Derrière cet épisode rocambolesque, il y a une véritable lutte pour le contrôle du parti. Olivier Maingain, avec la section locale de sa commune, reste un poids lourd de DéFI. Il est en mesure de peser, en mesure de faire mal aussi, quitte à obtenir une victoire à la Pyrrhus et à affaiblir sa propre formation politique. François De Smet a, lui, le soutien de la plupart des autres ténors. De Bernard Clerfayt à Didier Gosuin en passant par la plupart des autres parlementaires, ils sont nombreux à ne pas avoir apprécié la conférence de presse d’Olivier Maingain hier. Un coup de force, une agression caractérisée, un chantage inacceptable disent-ils en coulisse. A ce stade François De Smet a donc toujours le soutien de ceux qui comptent dans le Défi d’aujourd’hui, à l’exception d’Olivier Maingain, de sa section locale et de ses proches.

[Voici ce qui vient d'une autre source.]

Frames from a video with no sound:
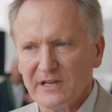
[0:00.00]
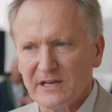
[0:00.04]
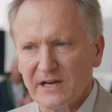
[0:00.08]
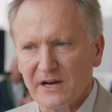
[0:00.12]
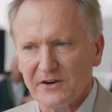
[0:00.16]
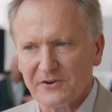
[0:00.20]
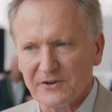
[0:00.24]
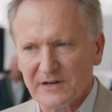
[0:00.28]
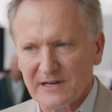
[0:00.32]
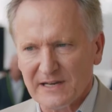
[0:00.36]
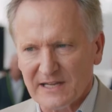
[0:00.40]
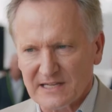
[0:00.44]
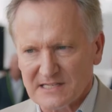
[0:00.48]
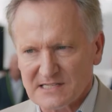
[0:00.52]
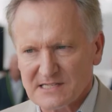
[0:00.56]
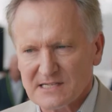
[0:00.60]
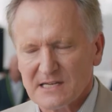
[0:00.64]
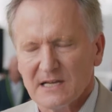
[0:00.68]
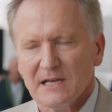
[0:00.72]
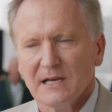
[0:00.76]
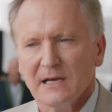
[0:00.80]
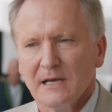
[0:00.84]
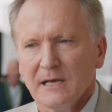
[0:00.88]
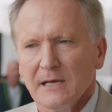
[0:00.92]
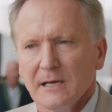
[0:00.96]
in RLS.
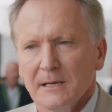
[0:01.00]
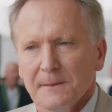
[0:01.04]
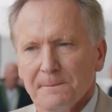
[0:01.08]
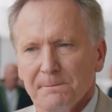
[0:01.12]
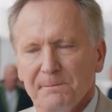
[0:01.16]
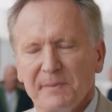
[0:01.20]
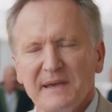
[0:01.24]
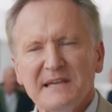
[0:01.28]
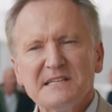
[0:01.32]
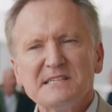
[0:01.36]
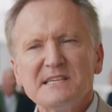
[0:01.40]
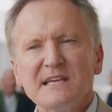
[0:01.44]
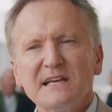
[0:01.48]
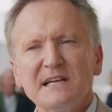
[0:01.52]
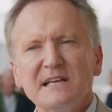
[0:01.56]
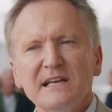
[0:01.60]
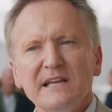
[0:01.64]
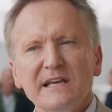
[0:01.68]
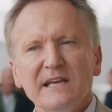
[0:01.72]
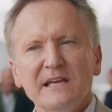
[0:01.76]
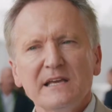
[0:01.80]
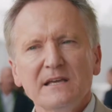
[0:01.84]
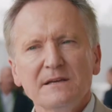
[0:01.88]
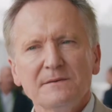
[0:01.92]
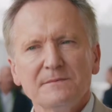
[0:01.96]

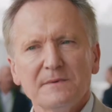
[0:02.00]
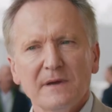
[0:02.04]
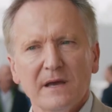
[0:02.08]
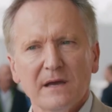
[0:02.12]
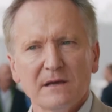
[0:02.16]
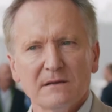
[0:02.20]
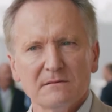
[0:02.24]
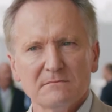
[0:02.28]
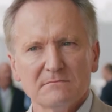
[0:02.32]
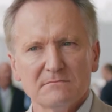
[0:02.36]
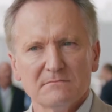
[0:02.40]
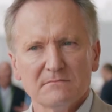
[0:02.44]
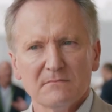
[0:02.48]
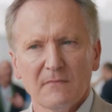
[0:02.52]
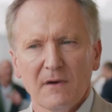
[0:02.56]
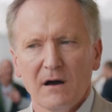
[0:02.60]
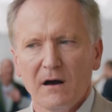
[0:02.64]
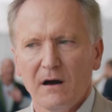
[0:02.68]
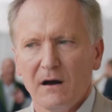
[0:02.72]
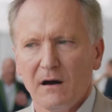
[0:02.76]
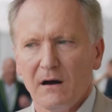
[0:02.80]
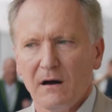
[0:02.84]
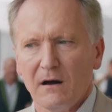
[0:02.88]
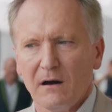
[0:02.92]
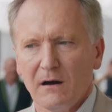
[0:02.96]
Basically,
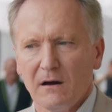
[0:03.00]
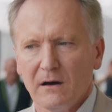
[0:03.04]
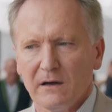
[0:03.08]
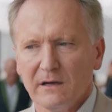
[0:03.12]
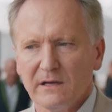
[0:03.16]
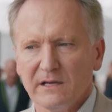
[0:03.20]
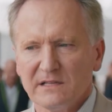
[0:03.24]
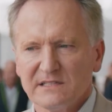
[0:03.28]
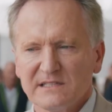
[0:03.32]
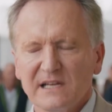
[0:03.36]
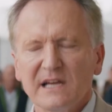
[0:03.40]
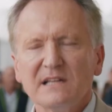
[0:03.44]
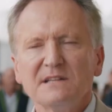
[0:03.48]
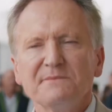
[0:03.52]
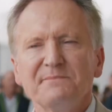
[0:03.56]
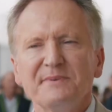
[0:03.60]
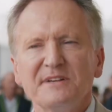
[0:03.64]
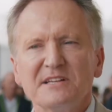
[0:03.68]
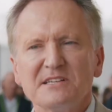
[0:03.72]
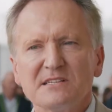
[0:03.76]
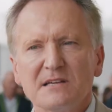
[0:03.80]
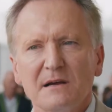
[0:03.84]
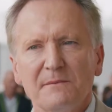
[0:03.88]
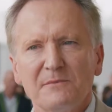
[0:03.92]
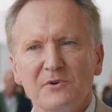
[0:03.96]
it can be
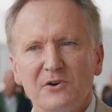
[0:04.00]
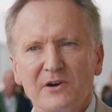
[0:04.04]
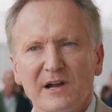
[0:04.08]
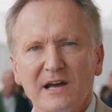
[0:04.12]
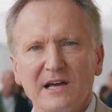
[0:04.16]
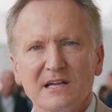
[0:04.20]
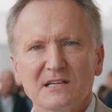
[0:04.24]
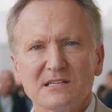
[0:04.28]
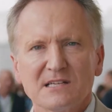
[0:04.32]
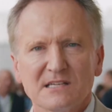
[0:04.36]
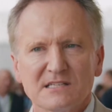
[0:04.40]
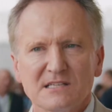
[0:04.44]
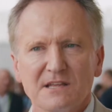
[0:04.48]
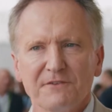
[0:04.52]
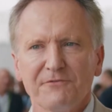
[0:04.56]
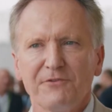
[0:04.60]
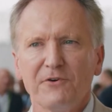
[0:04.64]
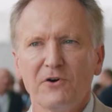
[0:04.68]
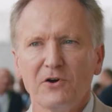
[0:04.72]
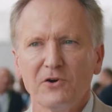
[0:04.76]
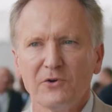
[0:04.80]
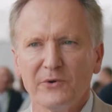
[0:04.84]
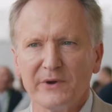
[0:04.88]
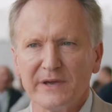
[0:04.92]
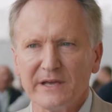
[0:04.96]
summarized as the
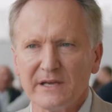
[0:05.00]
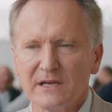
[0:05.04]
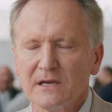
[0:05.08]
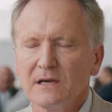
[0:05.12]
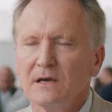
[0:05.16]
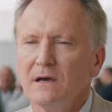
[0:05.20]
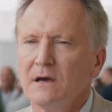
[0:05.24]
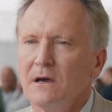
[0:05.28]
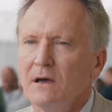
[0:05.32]
following.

L’interview de Joëlle Maison, députée régionale DéFI, dans Bonjour Bruxelles 

A ce stade Défi doit donc organiser un nouveau Conseil Général pour re-procéder à un vote sur la composition de sa liste. Et on devine bien que ce ne sera pas simple car les tensions désormais mises sur la place publique vont s’exacerber. Que l’image du parti est désormais fortement abimée non  seulement par la guerre des chefs mais aussi par un constat d’amateurisme. Devoir compter puis  recompter encore pour constater des irrégularités une fois que la réunion est terminée n’inspire pas la confiance. En arrière plan, c’est aussi le renouvellement du parti qui se joue. DéFI c’est avant tout quelques bourgmestres bien implantés. Des bourgmestres qui arrivent en fin de carrière sans que la relève n’arrive à s’imposer et alors que les sondages sont au plus bas. Hier soir sur LN 24 Olivier Maingain campait sur ses positions. “S’il y a recomptage je quitterai le parti.”, disait-il en substance. S’il mettait sa menace à exécution ce serait l’implosion d’une formation qui fut longtemps le 4e parti (parfois le 3e) en Région bruxelloise et risquerait de n’être plus qu’un micro-parti.  Le bras de fer n’est pas terminé. Et si Défi n’est pas mort, il est aux soins intensifs.